EXERCISE
An exact copy of every record is needed, with the pictures left out.

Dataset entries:
══════════════════════════════

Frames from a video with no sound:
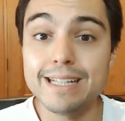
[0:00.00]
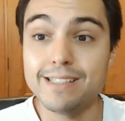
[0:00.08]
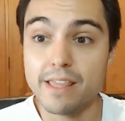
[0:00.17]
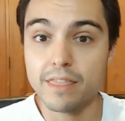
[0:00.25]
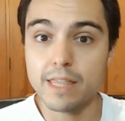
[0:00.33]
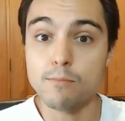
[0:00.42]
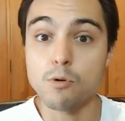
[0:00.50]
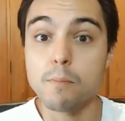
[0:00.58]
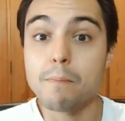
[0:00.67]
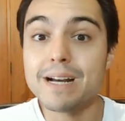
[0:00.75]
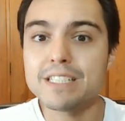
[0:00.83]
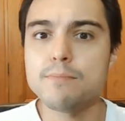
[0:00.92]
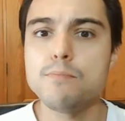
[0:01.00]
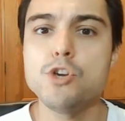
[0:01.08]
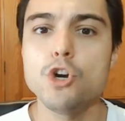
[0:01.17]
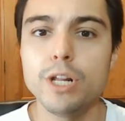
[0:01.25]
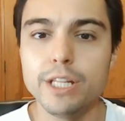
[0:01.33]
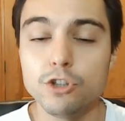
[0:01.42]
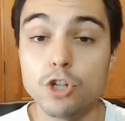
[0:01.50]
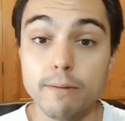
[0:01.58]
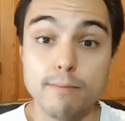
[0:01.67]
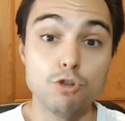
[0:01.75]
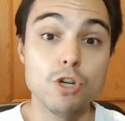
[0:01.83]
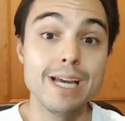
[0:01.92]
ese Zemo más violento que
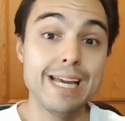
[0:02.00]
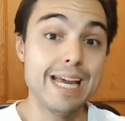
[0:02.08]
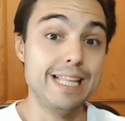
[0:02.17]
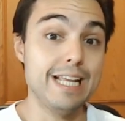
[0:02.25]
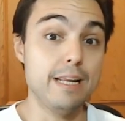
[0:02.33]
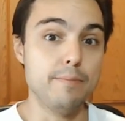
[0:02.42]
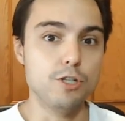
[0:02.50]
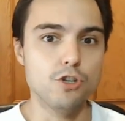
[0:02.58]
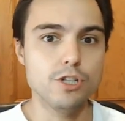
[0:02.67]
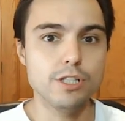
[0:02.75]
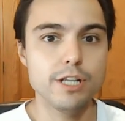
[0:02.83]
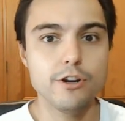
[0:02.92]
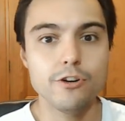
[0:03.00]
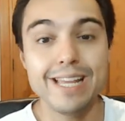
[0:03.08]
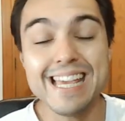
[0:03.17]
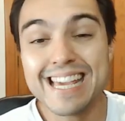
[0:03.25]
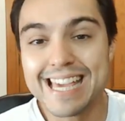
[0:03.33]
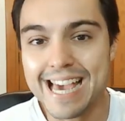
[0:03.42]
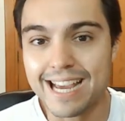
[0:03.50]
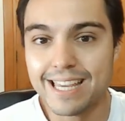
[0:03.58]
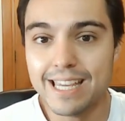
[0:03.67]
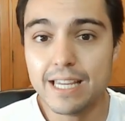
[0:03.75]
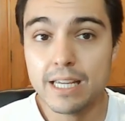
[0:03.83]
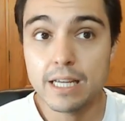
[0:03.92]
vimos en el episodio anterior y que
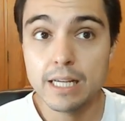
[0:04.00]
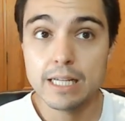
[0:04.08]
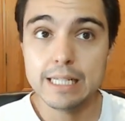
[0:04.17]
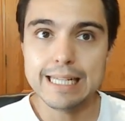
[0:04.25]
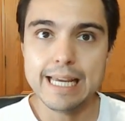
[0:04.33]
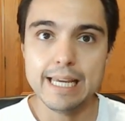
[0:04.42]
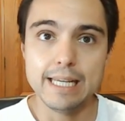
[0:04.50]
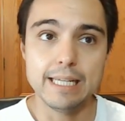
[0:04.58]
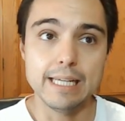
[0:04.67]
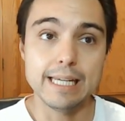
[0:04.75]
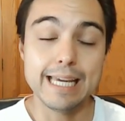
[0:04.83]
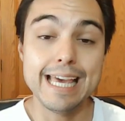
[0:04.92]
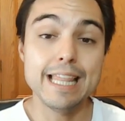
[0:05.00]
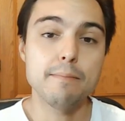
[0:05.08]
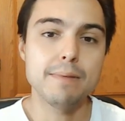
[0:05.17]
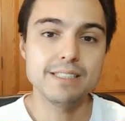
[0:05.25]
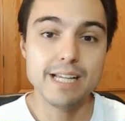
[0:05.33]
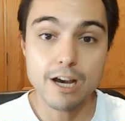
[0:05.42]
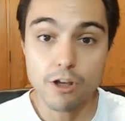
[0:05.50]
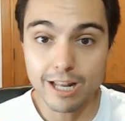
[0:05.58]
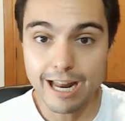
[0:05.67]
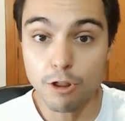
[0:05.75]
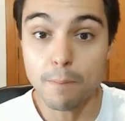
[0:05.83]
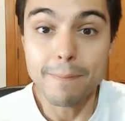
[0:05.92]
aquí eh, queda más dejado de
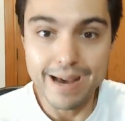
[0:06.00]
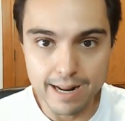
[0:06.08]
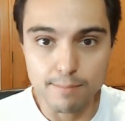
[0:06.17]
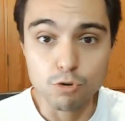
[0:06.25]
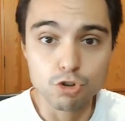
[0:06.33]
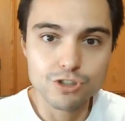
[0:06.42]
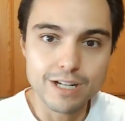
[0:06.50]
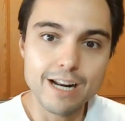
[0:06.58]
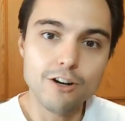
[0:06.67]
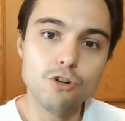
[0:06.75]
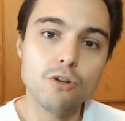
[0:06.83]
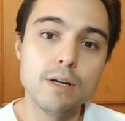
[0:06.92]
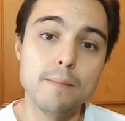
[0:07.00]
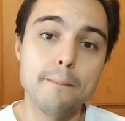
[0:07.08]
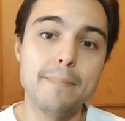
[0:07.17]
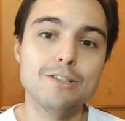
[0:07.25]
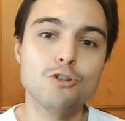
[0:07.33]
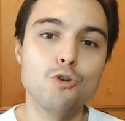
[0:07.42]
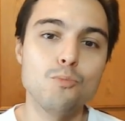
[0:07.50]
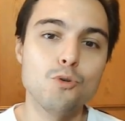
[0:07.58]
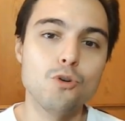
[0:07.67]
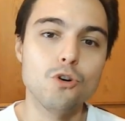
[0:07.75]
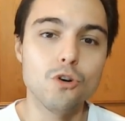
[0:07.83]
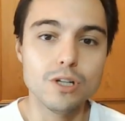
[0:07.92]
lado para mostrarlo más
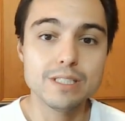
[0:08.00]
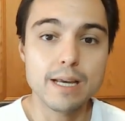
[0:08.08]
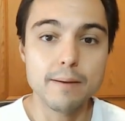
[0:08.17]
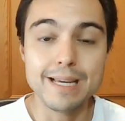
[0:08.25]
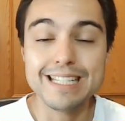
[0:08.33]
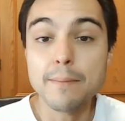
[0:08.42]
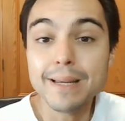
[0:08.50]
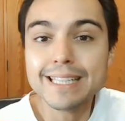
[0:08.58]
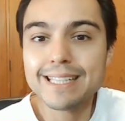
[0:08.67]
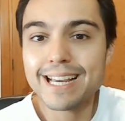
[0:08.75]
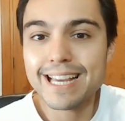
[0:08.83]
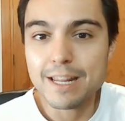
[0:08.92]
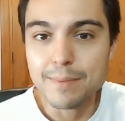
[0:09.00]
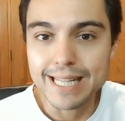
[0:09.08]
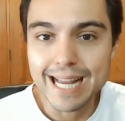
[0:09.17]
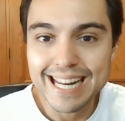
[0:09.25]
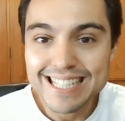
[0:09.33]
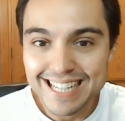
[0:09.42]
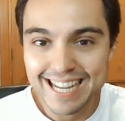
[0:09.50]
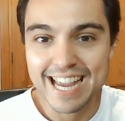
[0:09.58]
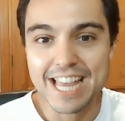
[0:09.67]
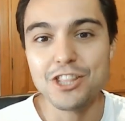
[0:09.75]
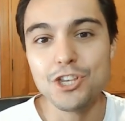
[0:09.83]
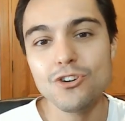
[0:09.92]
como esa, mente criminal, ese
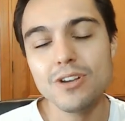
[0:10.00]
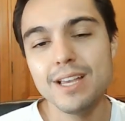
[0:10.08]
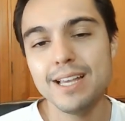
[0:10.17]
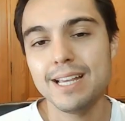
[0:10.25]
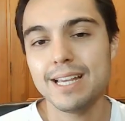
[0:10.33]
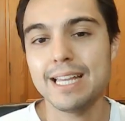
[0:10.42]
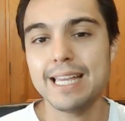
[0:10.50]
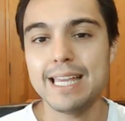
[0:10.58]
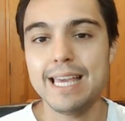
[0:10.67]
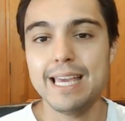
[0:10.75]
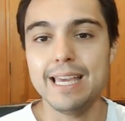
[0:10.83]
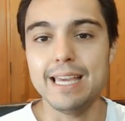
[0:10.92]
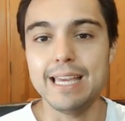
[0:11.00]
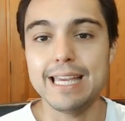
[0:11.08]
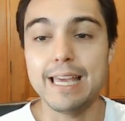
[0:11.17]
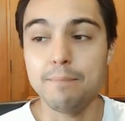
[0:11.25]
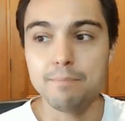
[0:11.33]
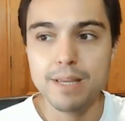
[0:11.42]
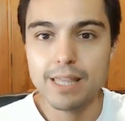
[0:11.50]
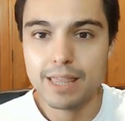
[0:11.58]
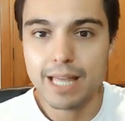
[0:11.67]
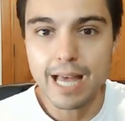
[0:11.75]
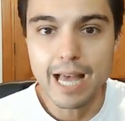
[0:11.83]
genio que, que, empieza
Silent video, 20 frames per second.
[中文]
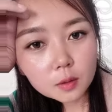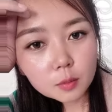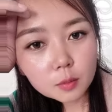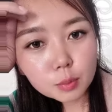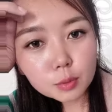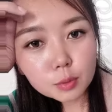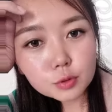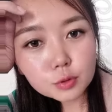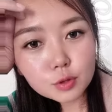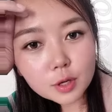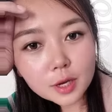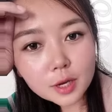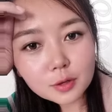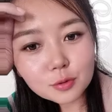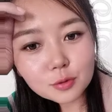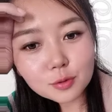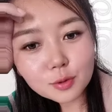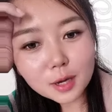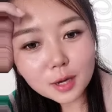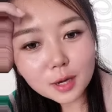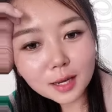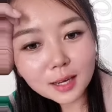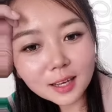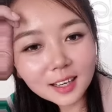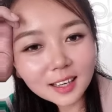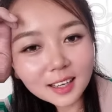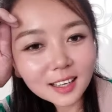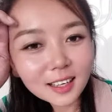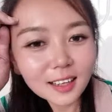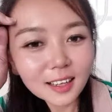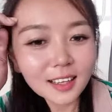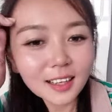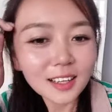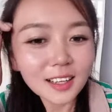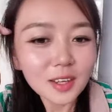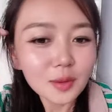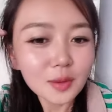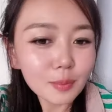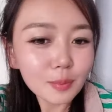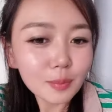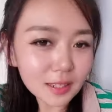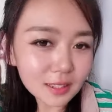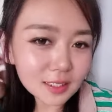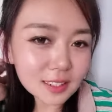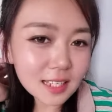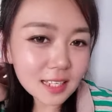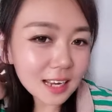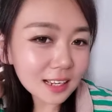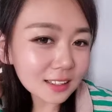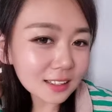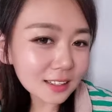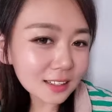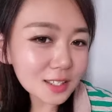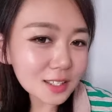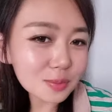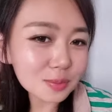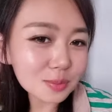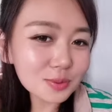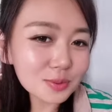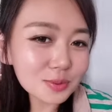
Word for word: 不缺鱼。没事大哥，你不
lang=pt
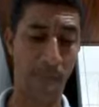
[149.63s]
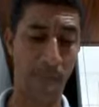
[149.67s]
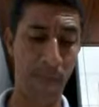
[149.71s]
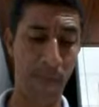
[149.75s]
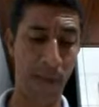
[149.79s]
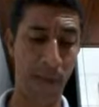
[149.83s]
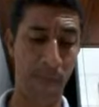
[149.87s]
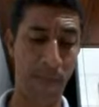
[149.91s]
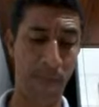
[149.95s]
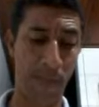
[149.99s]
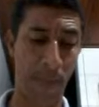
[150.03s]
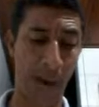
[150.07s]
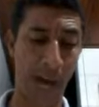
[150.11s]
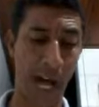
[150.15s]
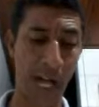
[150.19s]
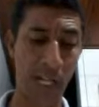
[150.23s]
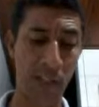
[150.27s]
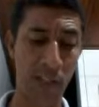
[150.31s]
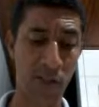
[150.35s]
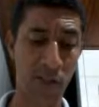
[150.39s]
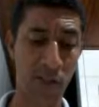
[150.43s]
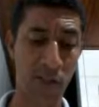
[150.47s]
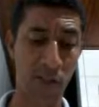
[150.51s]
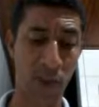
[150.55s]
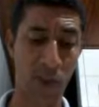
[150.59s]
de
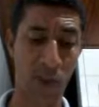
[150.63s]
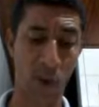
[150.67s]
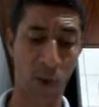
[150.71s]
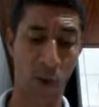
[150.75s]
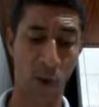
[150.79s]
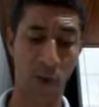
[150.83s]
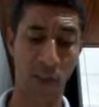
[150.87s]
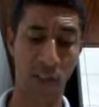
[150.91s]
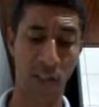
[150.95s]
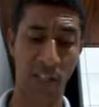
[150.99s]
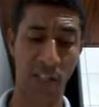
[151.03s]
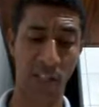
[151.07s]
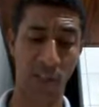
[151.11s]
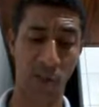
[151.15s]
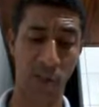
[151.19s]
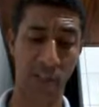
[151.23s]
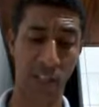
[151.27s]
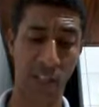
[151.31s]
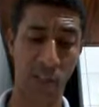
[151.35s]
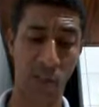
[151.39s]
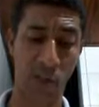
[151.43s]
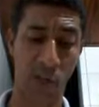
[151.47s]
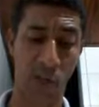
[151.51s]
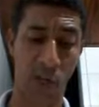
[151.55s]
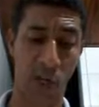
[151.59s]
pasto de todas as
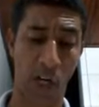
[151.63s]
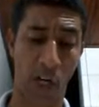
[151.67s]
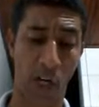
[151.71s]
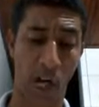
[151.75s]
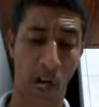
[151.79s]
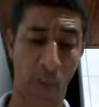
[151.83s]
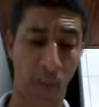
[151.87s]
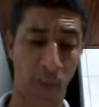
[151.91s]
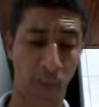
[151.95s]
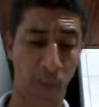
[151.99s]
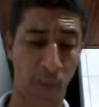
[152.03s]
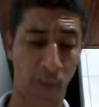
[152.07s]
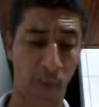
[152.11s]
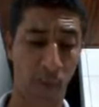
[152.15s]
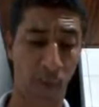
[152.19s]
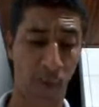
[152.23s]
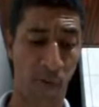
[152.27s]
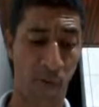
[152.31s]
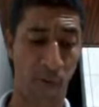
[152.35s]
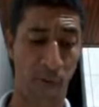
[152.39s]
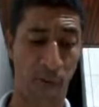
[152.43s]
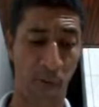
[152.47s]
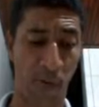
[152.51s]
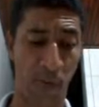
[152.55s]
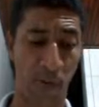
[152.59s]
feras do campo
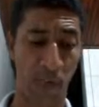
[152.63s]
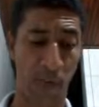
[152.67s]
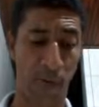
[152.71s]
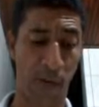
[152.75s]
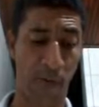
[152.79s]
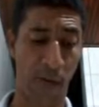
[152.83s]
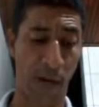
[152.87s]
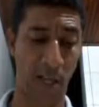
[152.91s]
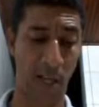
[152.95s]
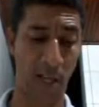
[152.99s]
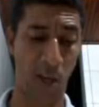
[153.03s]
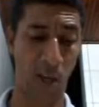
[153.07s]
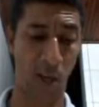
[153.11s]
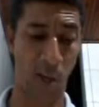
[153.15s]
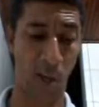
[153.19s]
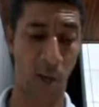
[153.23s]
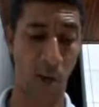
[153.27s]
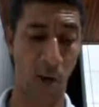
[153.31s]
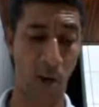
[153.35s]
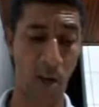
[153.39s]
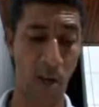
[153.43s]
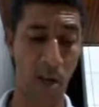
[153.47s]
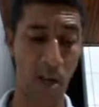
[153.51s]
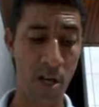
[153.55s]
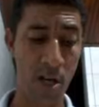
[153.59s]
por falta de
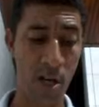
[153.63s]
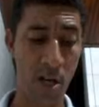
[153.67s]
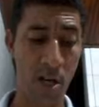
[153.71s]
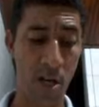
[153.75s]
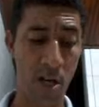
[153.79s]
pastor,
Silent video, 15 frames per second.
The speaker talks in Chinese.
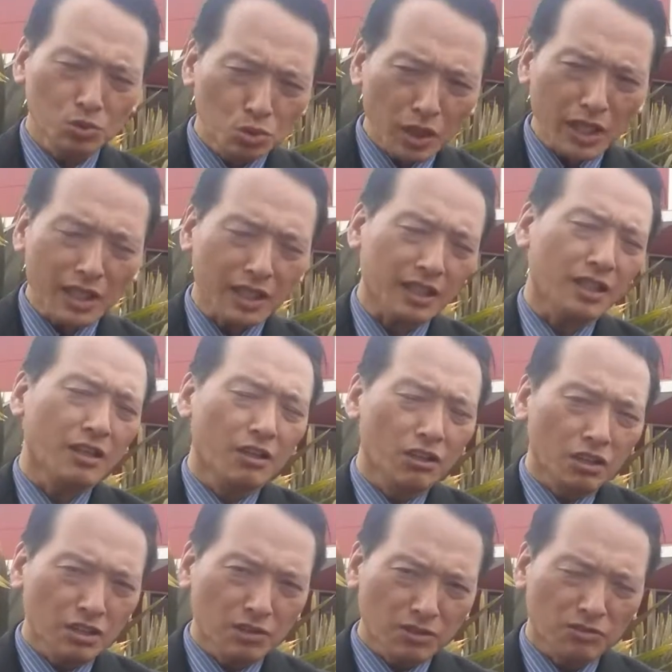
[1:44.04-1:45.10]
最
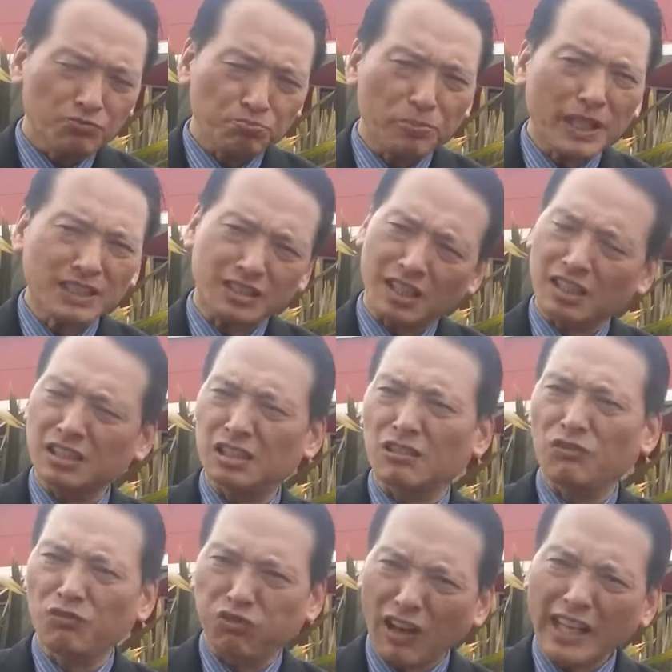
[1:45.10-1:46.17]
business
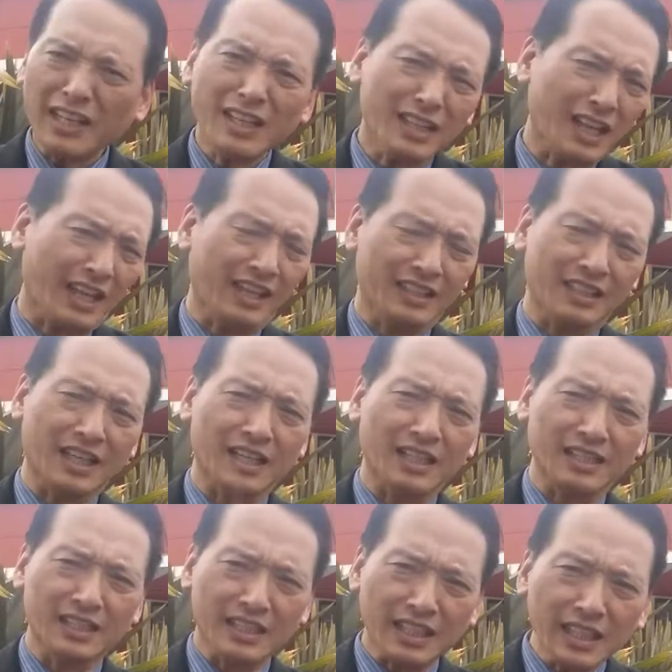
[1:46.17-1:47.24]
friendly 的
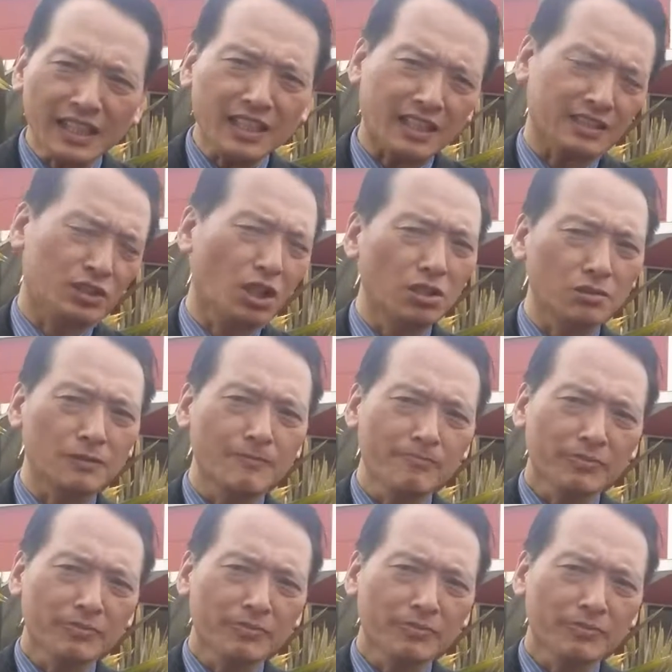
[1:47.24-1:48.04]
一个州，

══════════════════════════════

SOLUTION FOR THIS TASK
Frames from a video with no sound:
[0:00.00]
[0:00.08]
[0:00.17]
[0:00.25]
[0:00.33]
[0:00.42]
[0:00.50]
[0:00.58]
[0:00.67]
[0:00.75]
[0:00.83]
[0:00.92]
[0:01.00]
[0:01.08]
[0:01.17]
[0:01.25]
[0:01.33]
[0:01.42]
[0:01.50]
[0:01.58]
[0:01.67]
[0:01.75]
[0:01.83]
[0:01.92]
ese Zemo más violento que
[0:02.00]
[0:02.08]
[0:02.17]
[0:02.25]
[0:02.33]
[0:02.42]
[0:02.50]
[0:02.58]
[0:02.67]
[0:02.75]
[0:02.83]
[0:02.92]
[0:03.00]
[0:03.08]
[0:03.17]
[0:03.25]
[0:03.33]
[0:03.42]
[0:03.50]
[0:03.58]
[0:03.67]
[0:03.75]
[0:03.83]
[0:03.92]
vimos en el episodio anterior y que
[0:04.00]
[0:04.08]
[0:04.17]
[0:04.25]
[0:04.33]
[0:04.42]
[0:04.50]
[0:04.58]
[0:04.67]
[0:04.75]
[0:04.83]
[0:04.92]
[0:05.00]
[0:05.08]
[0:05.17]
[0:05.25]
[0:05.33]
[0:05.42]
[0:05.50]
[0:05.58]
[0:05.67]
[0:05.75]
[0:05.83]
[0:05.92]
aquí eh, queda más dejado de
[0:06.00]
[0:06.08]
[0:06.17]
[0:06.25]
[0:06.33]
[0:06.42]
[0:06.50]
[0:06.58]
[0:06.67]
[0:06.75]
[0:06.83]
[0:06.92]
[0:07.00]
[0:07.08]
[0:07.17]
[0:07.25]
[0:07.33]
[0:07.42]
[0:07.50]
[0:07.58]
[0:07.67]
[0:07.75]
[0:07.83]
[0:07.92]
lado para mostrarlo más
[0:08.00]
[0:08.08]
[0:08.17]
[0:08.25]
[0:08.33]
[0:08.42]
[0:08.50]
[0:08.58]
[0:08.67]
[0:08.75]
[0:08.83]
[0:08.92]
[0:09.00]
[0:09.08]
[0:09.17]
[0:09.25]
[0:09.33]
[0:09.42]
[0:09.50]
[0:09.58]
[0:09.67]
[0:09.75]
[0:09.83]
[0:09.92]
como esa, mente criminal, ese
[0:10.00]
[0:10.08]
[0:10.17]
[0:10.25]
[0:10.33]
[0:10.42]
[0:10.50]
[0:10.58]
[0:10.67]
[0:10.75]
[0:10.83]
[0:10.92]
[0:11.00]
[0:11.08]
[0:11.17]
[0:11.25]
[0:11.33]
[0:11.42]
[0:11.50]
[0:11.58]
[0:11.67]
[0:11.75]
[0:11.83]
genio que, que, empieza
Silent video, 20 frames per second.
[中文]
Word for word: 不缺鱼。没事大哥，你不
lang=pt
[149.63s]
[149.67s]
[149.71s]
[149.75s]
[149.79s]
[149.83s]
[149.87s]
[149.91s]
[149.95s]
[149.99s]
[150.03s]
[150.07s]
[150.11s]
[150.15s]
[150.19s]
[150.23s]
[150.27s]
[150.31s]
[150.35s]
[150.39s]
[150.43s]
[150.47s]
[150.51s]
[150.55s]
[150.59s]
de
[150.63s]
[150.67s]
[150.71s]
[150.75s]
[150.79s]
[150.83s]
[150.87s]
[150.91s]
[150.95s]
[150.99s]
[151.03s]
[151.07s]
[151.11s]
[151.15s]
[151.19s]
[151.23s]
[151.27s]
[151.31s]
[151.35s]
[151.39s]
[151.43s]
[151.47s]
[151.51s]
[151.55s]
[151.59s]
pasto de todas as
[151.63s]
[151.67s]
[151.71s]
[151.75s]
[151.79s]
[151.83s]
[151.87s]
[151.91s]
[151.95s]
[151.99s]
[152.03s]
[152.07s]
[152.11s]
[152.15s]
[152.19s]
[152.23s]
[152.27s]
[152.31s]
[152.35s]
[152.39s]
[152.43s]
[152.47s]
[152.51s]
[152.55s]
[152.59s]
feras do campo
[152.63s]
[152.67s]
[152.71s]
[152.75s]
[152.79s]
[152.83s]
[152.87s]
[152.91s]
[152.95s]
[152.99s]
[153.03s]
[153.07s]
[153.11s]
[153.15s]
[153.19s]
[153.23s]
[153.27s]
[153.31s]
[153.35s]
[153.39s]
[153.43s]
[153.47s]
[153.51s]
[153.55s]
[153.59s]
por falta de
[153.63s]
[153.67s]
[153.71s]
[153.75s]
[153.79s]
pastor,
Silent video, 15 frames per second.
The speaker talks in Chinese.
[1:44.04-1:45.10]
最
[1:45.10-1:46.17]
business
[1:46.17-1:47.24]
friendly 的
[1:47.24-1:48.04]
一个州，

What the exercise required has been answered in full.